— Task statement —
Leaving out the pictures, return word for word the stretch of entries below from the line holding "[00:05:06.48]" through the line holding "[00:05:09.48]".

━━ Dataset records ━━

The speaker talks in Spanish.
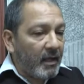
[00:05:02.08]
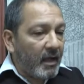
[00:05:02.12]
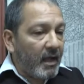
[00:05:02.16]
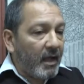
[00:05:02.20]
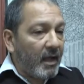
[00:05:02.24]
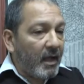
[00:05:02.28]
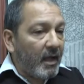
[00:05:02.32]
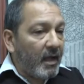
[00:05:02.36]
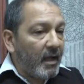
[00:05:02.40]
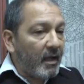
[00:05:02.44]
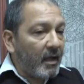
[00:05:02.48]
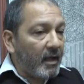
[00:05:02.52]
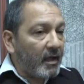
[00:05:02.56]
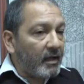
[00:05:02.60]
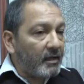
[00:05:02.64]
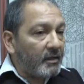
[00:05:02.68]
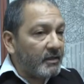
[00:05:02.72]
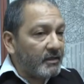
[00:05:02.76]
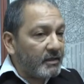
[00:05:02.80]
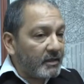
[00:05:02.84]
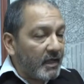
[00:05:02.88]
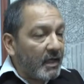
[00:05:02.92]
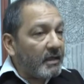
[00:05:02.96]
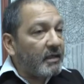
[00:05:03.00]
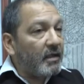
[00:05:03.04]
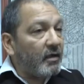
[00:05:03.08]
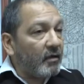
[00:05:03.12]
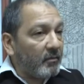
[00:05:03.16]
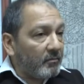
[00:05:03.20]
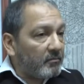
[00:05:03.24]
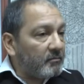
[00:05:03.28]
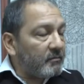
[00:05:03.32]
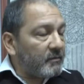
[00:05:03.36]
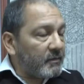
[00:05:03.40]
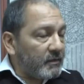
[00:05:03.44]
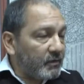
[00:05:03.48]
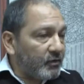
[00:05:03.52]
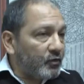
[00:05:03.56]
Eh, y si hay,
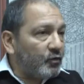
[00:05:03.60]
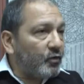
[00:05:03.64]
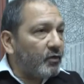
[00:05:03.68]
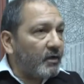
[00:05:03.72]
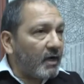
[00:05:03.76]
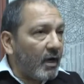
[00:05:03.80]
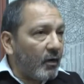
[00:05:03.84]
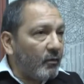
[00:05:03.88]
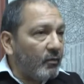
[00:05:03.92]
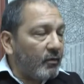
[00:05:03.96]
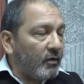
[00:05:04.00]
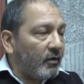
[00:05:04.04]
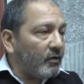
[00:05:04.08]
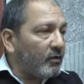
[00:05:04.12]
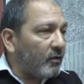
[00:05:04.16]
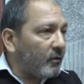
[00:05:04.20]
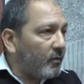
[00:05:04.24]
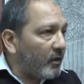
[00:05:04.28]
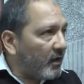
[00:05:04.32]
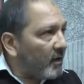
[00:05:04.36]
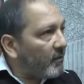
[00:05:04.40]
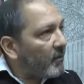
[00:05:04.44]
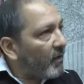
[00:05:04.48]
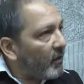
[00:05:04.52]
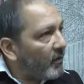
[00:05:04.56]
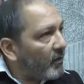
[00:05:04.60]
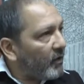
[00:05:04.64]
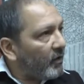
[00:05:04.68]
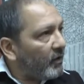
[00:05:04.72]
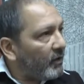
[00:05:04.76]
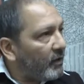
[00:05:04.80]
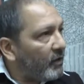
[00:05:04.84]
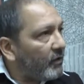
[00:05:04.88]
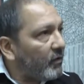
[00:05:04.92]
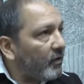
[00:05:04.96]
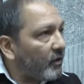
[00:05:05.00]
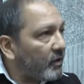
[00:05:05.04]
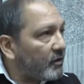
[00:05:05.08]
surge algún otro problema o no,
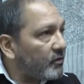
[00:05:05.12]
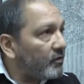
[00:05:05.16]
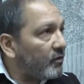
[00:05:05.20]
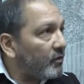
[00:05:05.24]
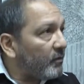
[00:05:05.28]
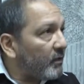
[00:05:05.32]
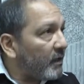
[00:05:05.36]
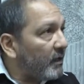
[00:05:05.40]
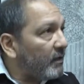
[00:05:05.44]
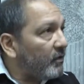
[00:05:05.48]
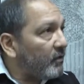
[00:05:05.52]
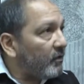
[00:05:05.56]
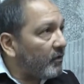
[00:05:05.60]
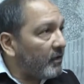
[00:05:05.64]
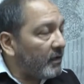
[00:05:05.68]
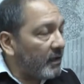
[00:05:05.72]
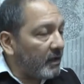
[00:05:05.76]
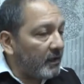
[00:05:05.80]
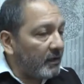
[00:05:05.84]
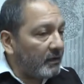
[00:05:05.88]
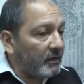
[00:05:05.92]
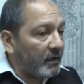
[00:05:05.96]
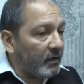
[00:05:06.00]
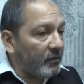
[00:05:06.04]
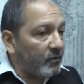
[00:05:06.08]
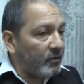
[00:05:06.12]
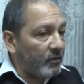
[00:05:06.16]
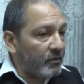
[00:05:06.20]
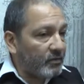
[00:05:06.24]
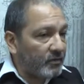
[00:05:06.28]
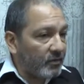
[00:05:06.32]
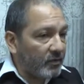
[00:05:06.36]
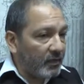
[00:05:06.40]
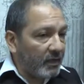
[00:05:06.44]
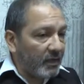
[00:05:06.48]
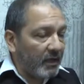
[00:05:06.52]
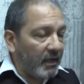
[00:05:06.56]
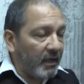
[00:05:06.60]
irlo resolviendo en el
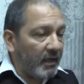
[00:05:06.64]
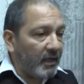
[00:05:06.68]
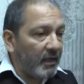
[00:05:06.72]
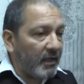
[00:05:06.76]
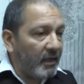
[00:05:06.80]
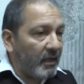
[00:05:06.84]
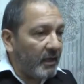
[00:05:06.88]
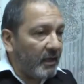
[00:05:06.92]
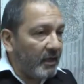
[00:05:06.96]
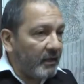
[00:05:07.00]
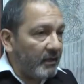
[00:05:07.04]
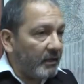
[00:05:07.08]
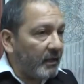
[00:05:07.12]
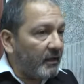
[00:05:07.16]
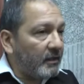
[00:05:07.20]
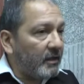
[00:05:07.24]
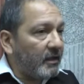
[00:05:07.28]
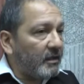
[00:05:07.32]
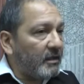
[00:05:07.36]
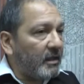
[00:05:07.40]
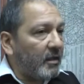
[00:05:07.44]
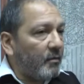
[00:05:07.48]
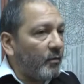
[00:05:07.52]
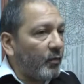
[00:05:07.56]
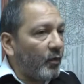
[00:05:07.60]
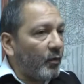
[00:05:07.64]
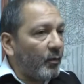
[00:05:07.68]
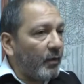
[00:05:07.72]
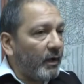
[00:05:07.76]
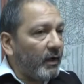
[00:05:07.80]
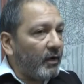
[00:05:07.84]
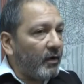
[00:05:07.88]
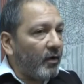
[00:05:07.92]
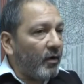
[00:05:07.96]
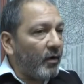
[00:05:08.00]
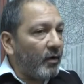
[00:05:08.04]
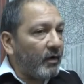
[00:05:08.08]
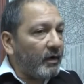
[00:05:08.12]
transcurso de, de este tiempo,
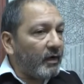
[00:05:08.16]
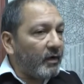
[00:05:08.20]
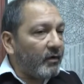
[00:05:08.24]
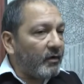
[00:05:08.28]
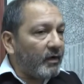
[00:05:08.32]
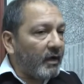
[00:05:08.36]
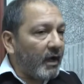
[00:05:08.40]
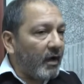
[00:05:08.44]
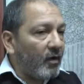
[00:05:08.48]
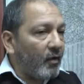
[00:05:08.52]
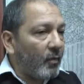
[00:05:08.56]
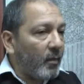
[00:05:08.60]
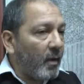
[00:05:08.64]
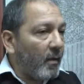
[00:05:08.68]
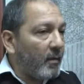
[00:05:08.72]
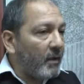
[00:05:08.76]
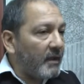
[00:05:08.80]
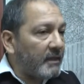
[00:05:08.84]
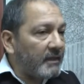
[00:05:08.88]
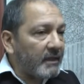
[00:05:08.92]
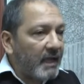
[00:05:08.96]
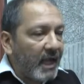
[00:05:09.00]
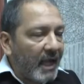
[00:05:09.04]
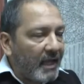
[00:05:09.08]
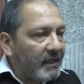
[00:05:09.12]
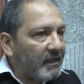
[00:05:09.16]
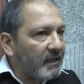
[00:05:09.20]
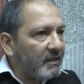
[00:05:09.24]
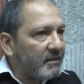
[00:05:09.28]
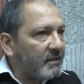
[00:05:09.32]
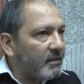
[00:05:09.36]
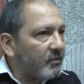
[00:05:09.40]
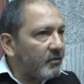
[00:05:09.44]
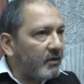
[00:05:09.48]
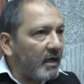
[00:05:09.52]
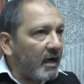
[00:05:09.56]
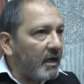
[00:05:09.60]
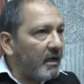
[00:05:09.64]
pero creo que a los papás hay que
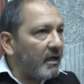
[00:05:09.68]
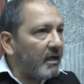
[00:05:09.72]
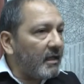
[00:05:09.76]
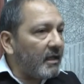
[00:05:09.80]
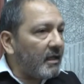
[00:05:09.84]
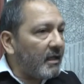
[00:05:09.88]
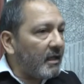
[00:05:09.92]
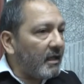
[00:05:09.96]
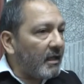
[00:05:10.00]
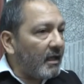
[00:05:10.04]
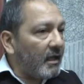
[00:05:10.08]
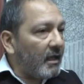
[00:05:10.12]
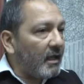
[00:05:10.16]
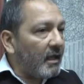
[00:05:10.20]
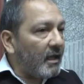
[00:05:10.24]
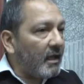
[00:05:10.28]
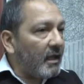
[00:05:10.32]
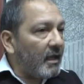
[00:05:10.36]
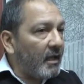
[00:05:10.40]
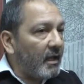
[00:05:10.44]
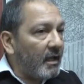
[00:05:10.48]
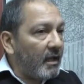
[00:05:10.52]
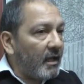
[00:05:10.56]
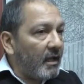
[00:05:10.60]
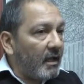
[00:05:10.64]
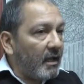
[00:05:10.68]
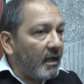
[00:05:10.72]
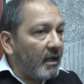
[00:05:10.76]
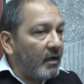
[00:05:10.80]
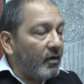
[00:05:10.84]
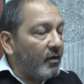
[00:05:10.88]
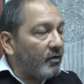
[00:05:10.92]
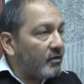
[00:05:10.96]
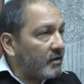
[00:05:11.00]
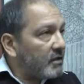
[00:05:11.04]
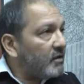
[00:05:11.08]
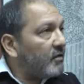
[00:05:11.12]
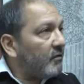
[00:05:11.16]
asegurarle de que eh,
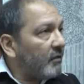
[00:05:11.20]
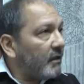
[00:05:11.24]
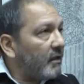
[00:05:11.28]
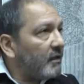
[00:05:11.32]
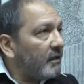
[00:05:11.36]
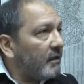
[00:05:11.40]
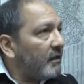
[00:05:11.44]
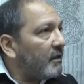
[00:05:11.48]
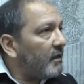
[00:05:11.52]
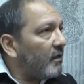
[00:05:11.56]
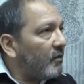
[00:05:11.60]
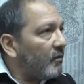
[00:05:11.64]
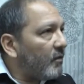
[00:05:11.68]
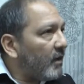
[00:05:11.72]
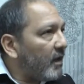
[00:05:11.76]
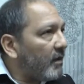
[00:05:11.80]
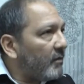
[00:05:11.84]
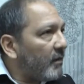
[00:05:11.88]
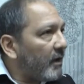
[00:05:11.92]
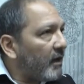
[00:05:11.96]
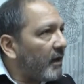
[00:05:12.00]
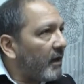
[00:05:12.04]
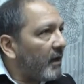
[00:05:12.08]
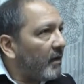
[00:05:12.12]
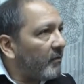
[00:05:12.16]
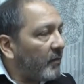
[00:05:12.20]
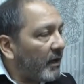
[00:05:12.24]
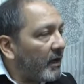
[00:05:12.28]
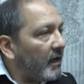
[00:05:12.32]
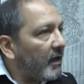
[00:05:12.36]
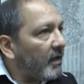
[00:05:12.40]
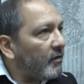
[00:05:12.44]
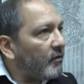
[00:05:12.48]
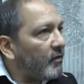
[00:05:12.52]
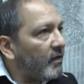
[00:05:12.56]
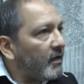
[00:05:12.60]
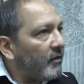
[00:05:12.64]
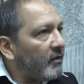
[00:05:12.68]
los chicos van a tener el lugar para el, para
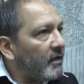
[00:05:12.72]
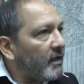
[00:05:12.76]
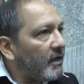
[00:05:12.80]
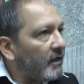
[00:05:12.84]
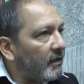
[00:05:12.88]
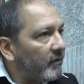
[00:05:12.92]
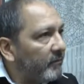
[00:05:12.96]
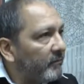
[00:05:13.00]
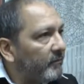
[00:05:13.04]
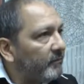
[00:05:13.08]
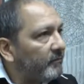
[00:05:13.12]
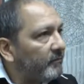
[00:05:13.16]
el año que viene.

━━━

— Problem solution —
[00:05:06.48]
[00:05:06.52]
[00:05:06.56]
[00:05:06.60]
irlo resolviendo en el
[00:05:06.64]
[00:05:06.68]
[00:05:06.72]
[00:05:06.76]
[00:05:06.80]
[00:05:06.84]
[00:05:06.88]
[00:05:06.92]
[00:05:06.96]
[00:05:07.00]
[00:05:07.04]
[00:05:07.08]
[00:05:07.12]
[00:05:07.16]
[00:05:07.20]
[00:05:07.24]
[00:05:07.28]
[00:05:07.32]
[00:05:07.36]
[00:05:07.40]
[00:05:07.44]
[00:05:07.48]
[00:05:07.52]
[00:05:07.56]
[00:05:07.60]
[00:05:07.64]
[00:05:07.68]
[00:05:07.72]
[00:05:07.76]
[00:05:07.80]
[00:05:07.84]
[00:05:07.88]
[00:05:07.92]
[00:05:07.96]
[00:05:08.00]
[00:05:08.04]
[00:05:08.08]
[00:05:08.12]
transcurso de, de este tiempo,
[00:05:08.16]
[00:05:08.20]
[00:05:08.24]
[00:05:08.28]
[00:05:08.32]
[00:05:08.36]
[00:05:08.40]
[00:05:08.44]
[00:05:08.48]
[00:05:08.52]
[00:05:08.56]
[00:05:08.60]
[00:05:08.64]
[00:05:08.68]
[00:05:08.72]
[00:05:08.76]
[00:05:08.80]
[00:05:08.84]
[00:05:08.88]
[00:05:08.92]
[00:05:08.96]
[00:05:09.00]
[00:05:09.04]
[00:05:09.08]
[00:05:09.12]
[00:05:09.16]
[00:05:09.20]
[00:05:09.24]
[00:05:09.28]
[00:05:09.32]
[00:05:09.36]
[00:05:09.40]
[00:05:09.44]
[00:05:09.48]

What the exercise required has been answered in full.